Mr Cardoso, a former economy minister, seeking to open up Brazil's rule-bound economy, has a huge lead over his nearest rival, a former union leader, Luiz Inacio Lula da Silva, of the Socialist Workers Party.

The candidate of the centrist Brazilian Social Democratic Party, Mr Cardoso said that Brazil's voters were demanding change and an end to old-style political machines and deal-cutting. 'Brazil has changed. It doesn't accept this string-pulling, rhetoric nor the demagogy that used to be habitual,' he said in Rio de Janeiro. 'There is no way that a conservative candidate, or one perceived as conservative, can win at the polls,' he added.

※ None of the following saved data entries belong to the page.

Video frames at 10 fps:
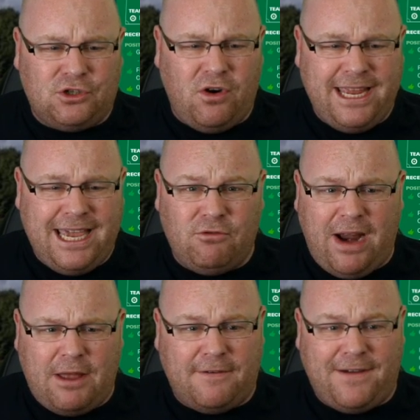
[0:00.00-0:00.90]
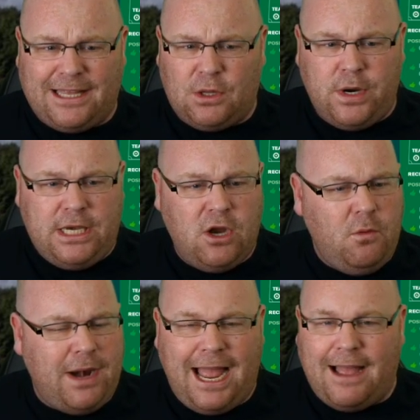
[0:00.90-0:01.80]
try and get around the fact that we
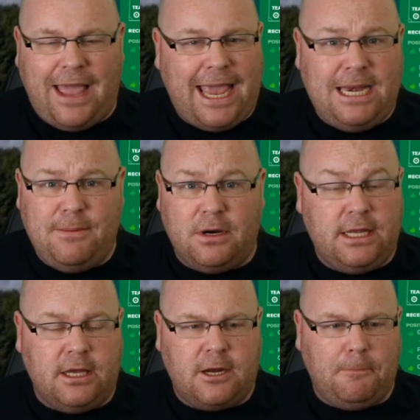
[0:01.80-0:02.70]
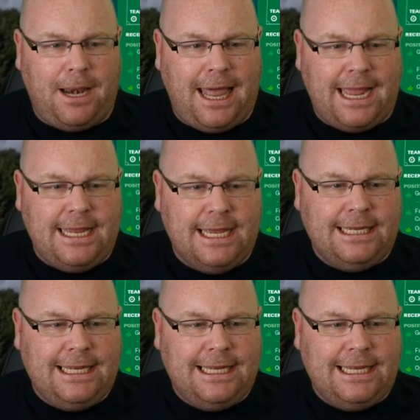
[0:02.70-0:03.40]
don't have anybody that can playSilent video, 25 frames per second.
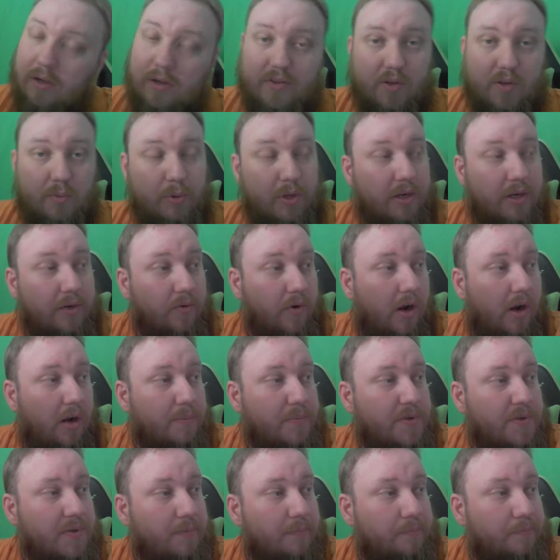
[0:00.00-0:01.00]
Supply
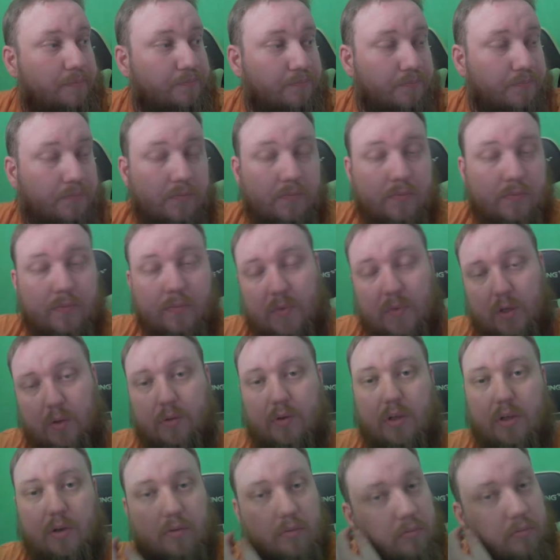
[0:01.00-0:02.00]
drops.
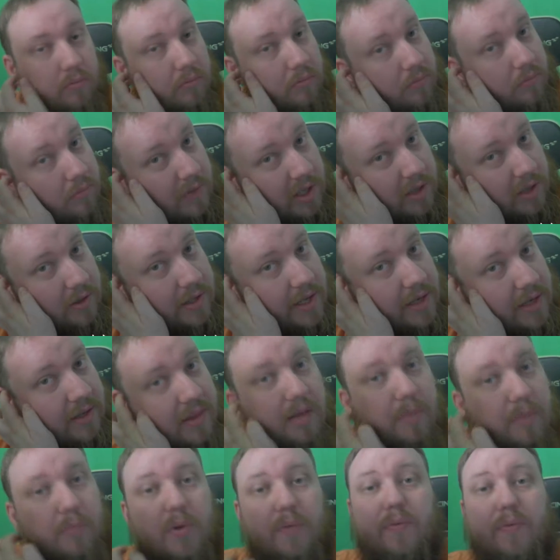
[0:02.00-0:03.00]
You can collect
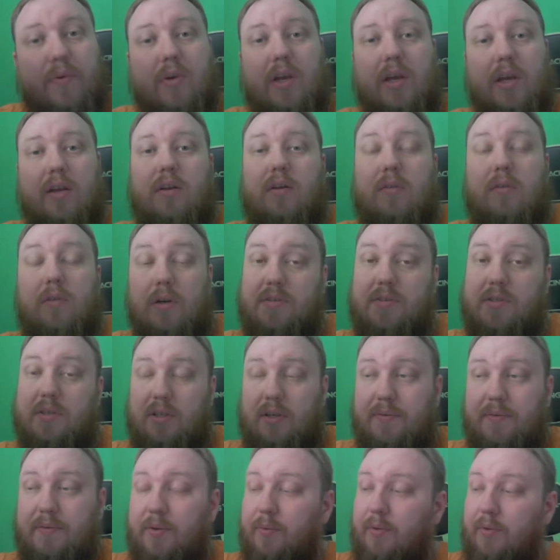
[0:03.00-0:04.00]
them if you get close
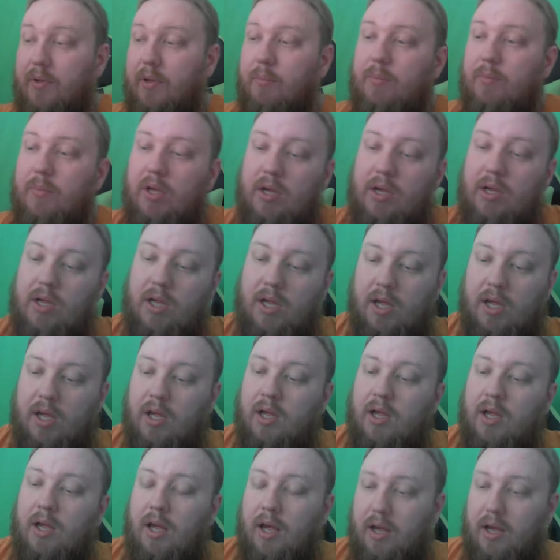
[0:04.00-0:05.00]
enough to them.
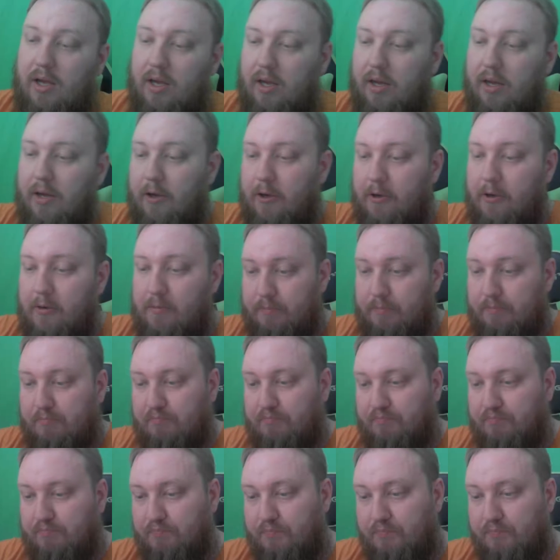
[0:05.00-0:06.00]

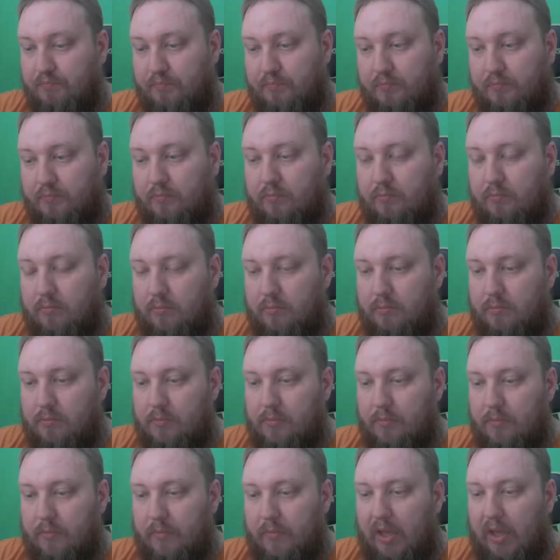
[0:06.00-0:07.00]
And
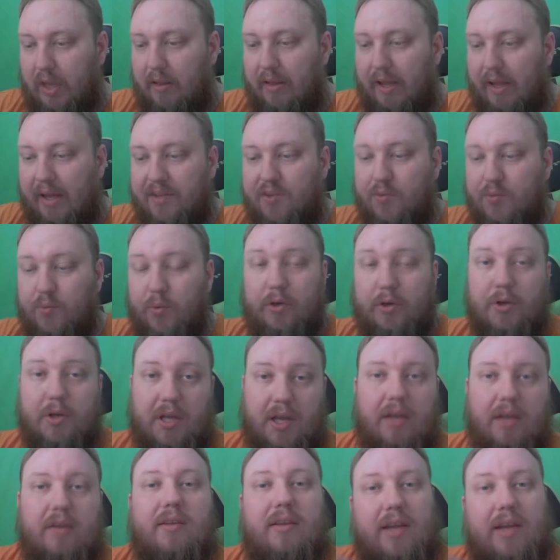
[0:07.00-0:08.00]
that's where you
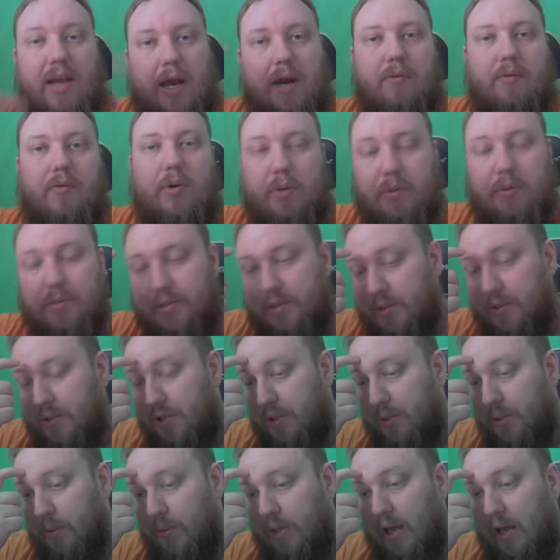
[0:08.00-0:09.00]
get the arrows to
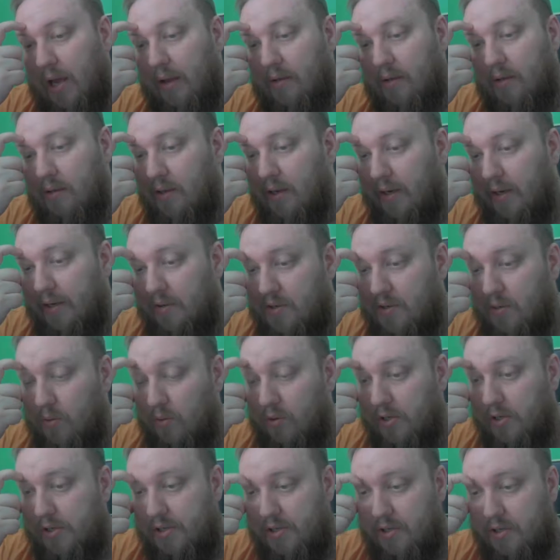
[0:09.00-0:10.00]
shoot at the
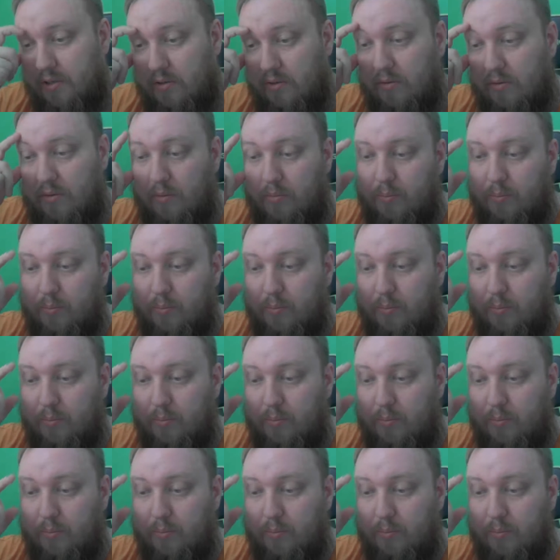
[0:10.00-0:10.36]
dinosaurs.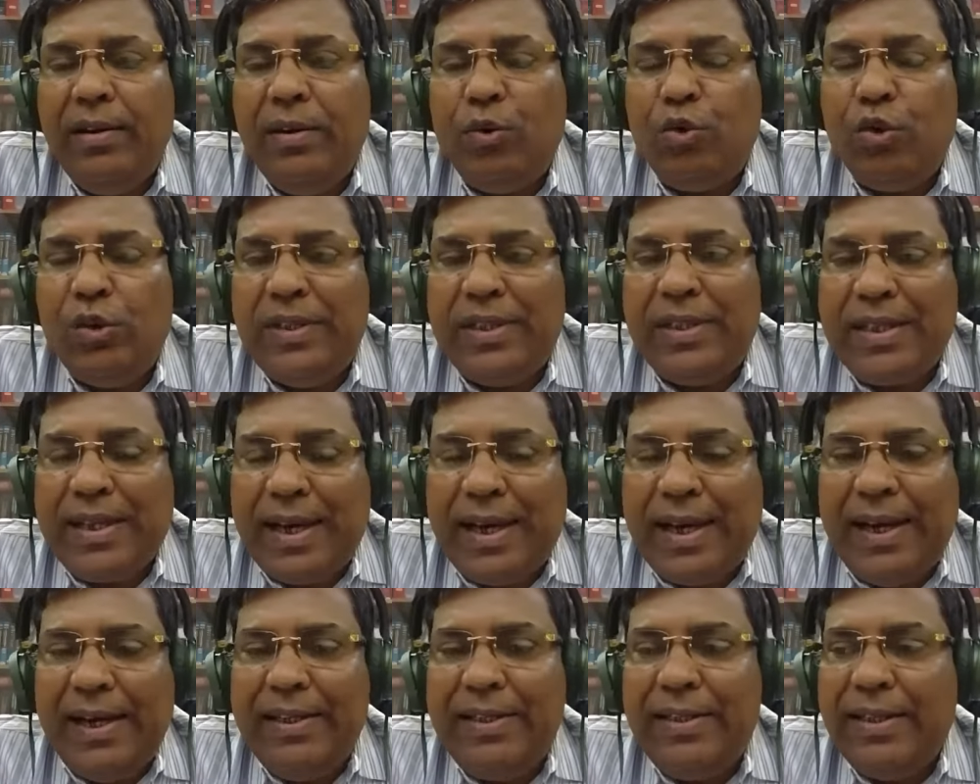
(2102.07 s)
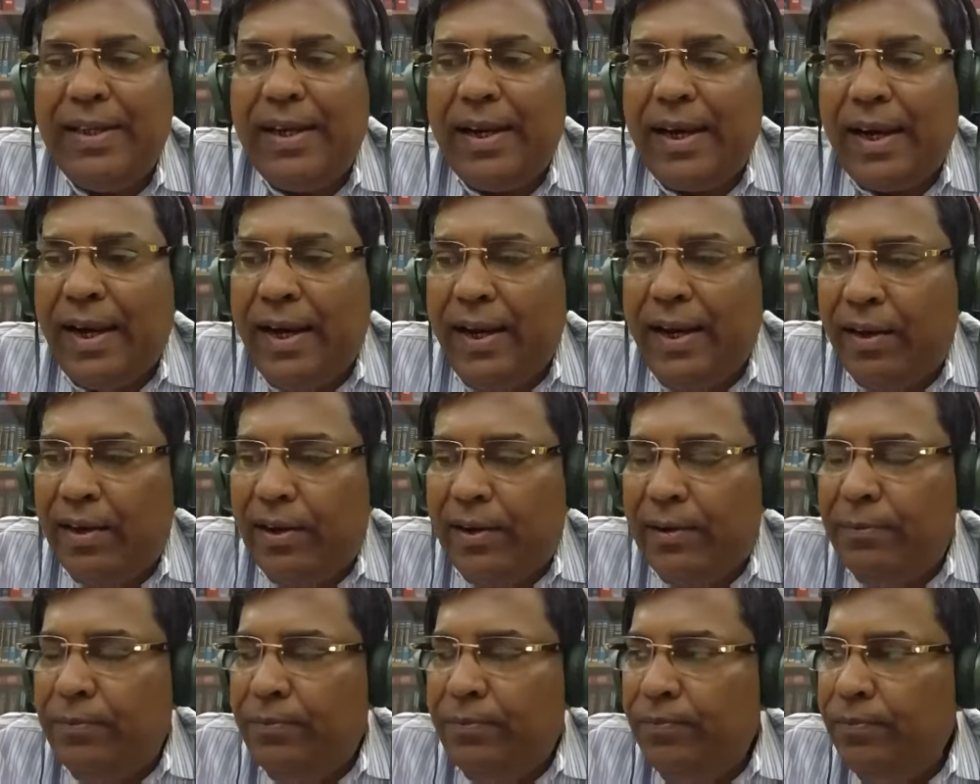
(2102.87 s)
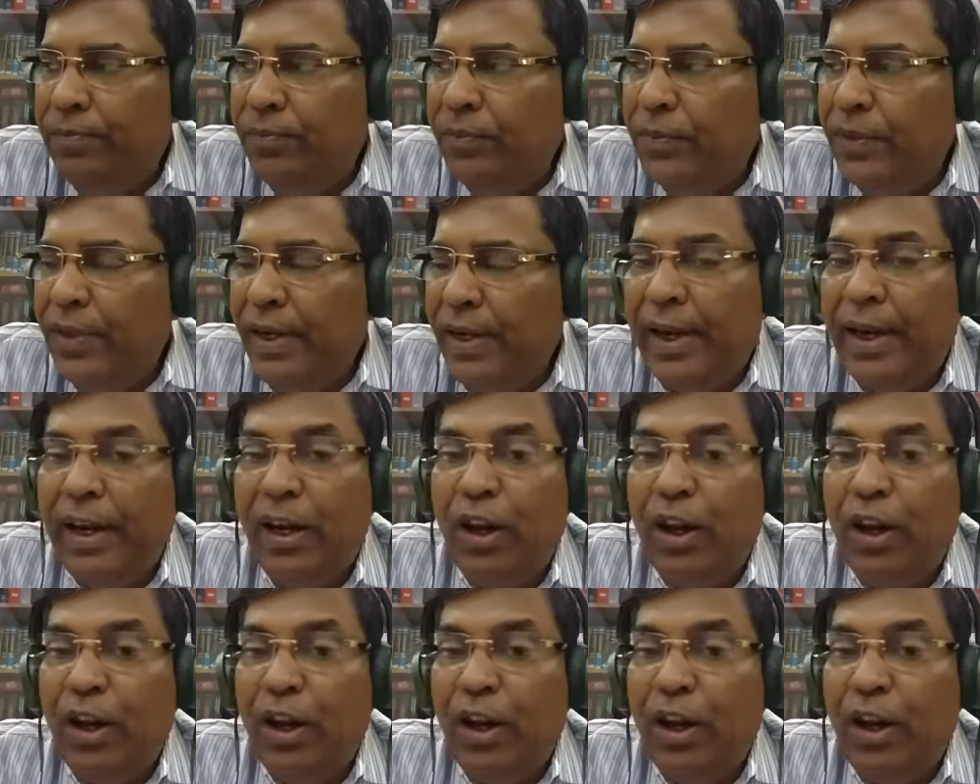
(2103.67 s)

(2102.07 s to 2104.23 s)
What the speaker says: concise, clear, and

A poll published by the capital's Correio Brasiliense newspaper showed Mr Cardoso with 48 per cent support, Mr da Silva at 22 per cent and six other candidates with a combined 17 per cent.

Mr da Silva admitted that only a miracle could keep Mr Cardoso from winning. Mr Cardoso has soared in polls, on the success of an anti-inflation plan.

'The people can be the victim of the biggest piece of flattering deceit in the country's history,' the capital's Jornal do Brasilia newspaper quoted him as saying. 'But I've got the fixed idea that I will make it to a run-off because the people are going to wake up in time and see they are the victim of a trick.'

The programme, known as the 'Plano Real', after the new currency, cut inflation from 50 per cent a month in June to 2 per cent last month. But there are signs it might run into trouble. Owners of supermarket chains said that they would raise prices after the elections.